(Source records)
=-=-=

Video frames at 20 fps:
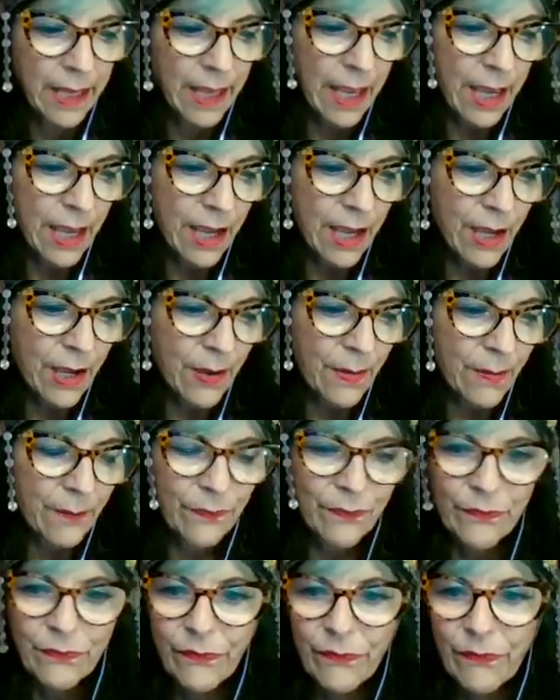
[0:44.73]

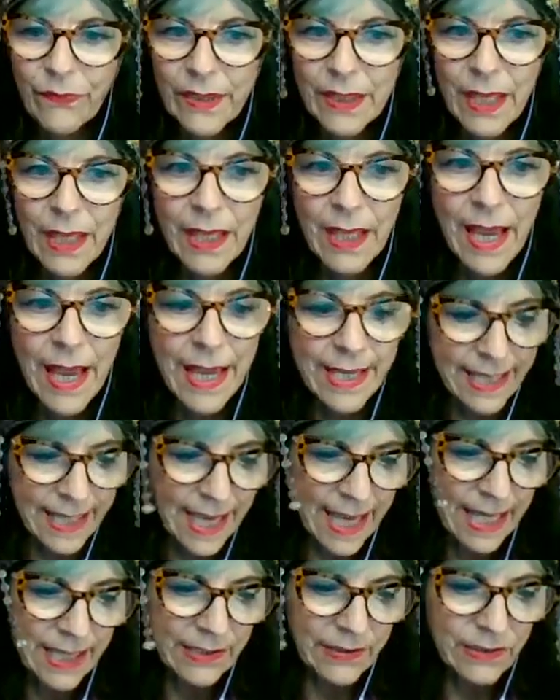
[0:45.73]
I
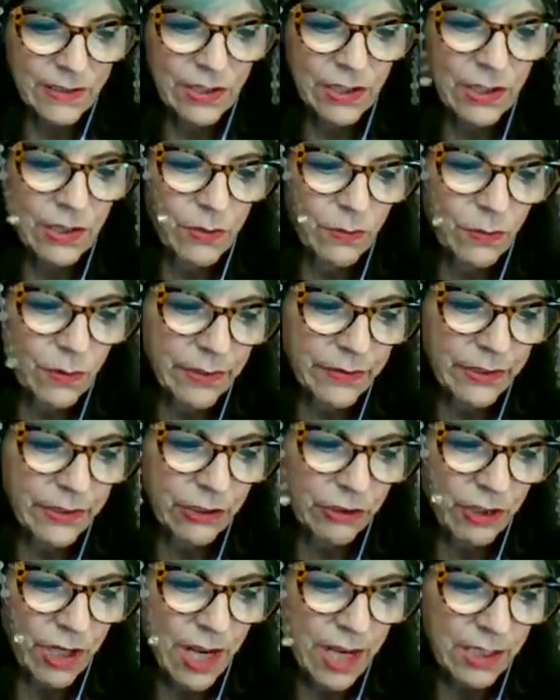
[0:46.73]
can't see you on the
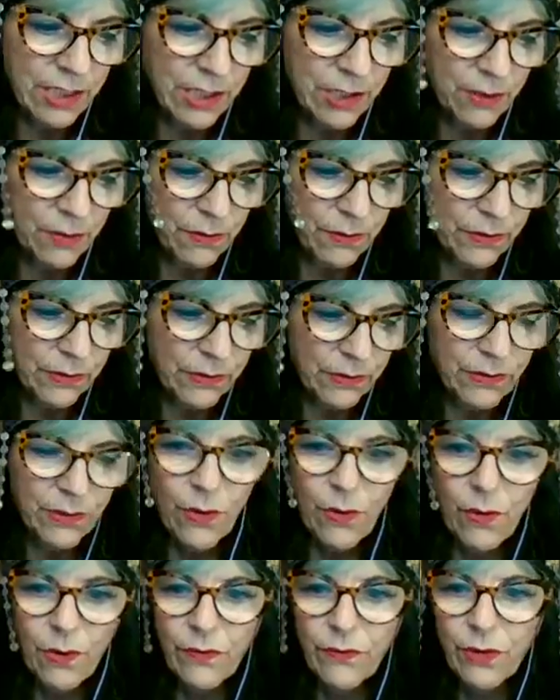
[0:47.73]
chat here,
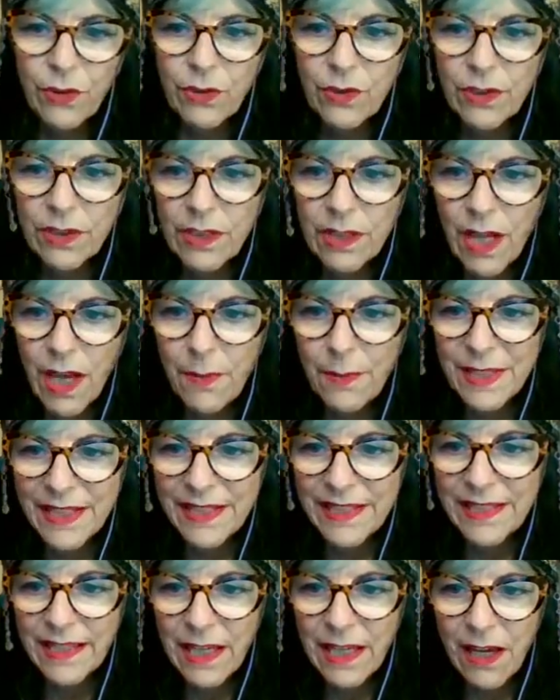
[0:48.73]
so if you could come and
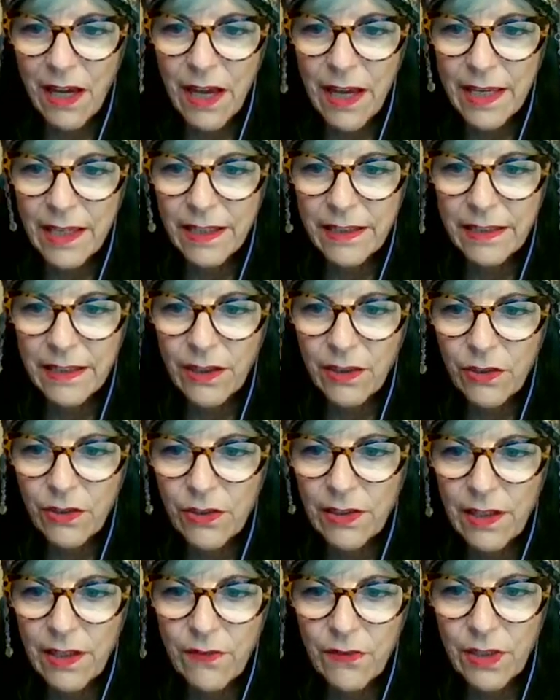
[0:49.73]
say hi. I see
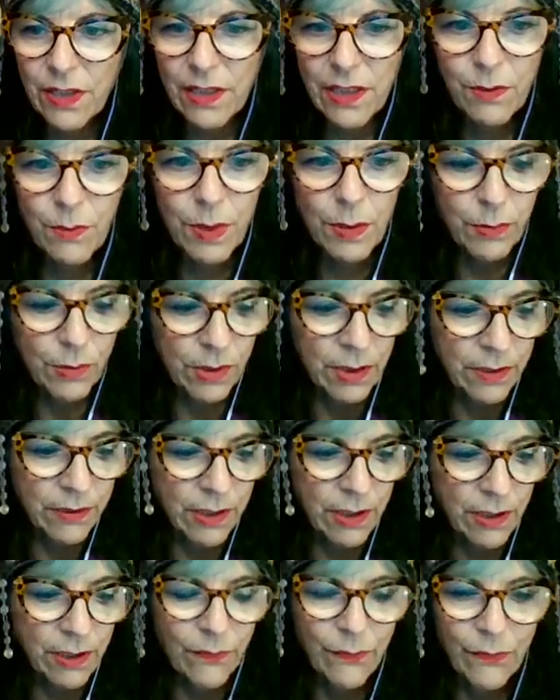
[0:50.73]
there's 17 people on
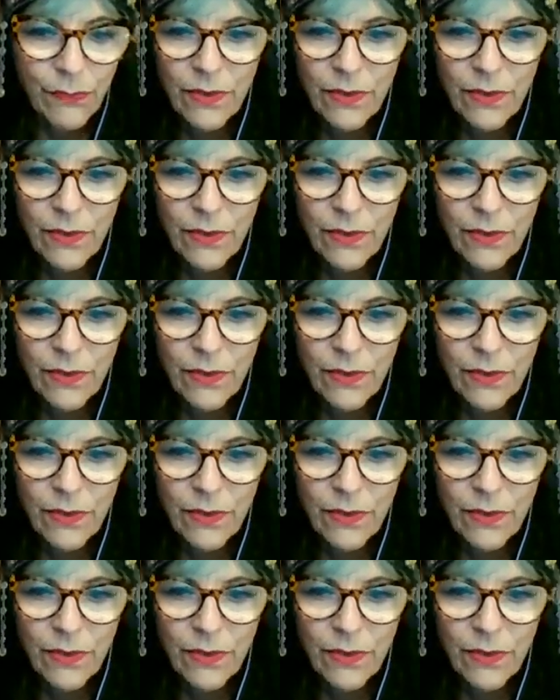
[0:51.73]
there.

=-=-=

- [Try it]: What's needed here is an exact repeat of all the records above, pictures excluded.

- [Completed exercise]:
Video frames at 20 fps:
[0:44.73]

[0:45.73]
I
[0:46.73]
can't see you on the
[0:47.73]
chat here,
[0:48.73]
so if you could come and
[0:49.73]
say hi. I see
[0:50.73]
there's 17 people on
[0:51.73]
there.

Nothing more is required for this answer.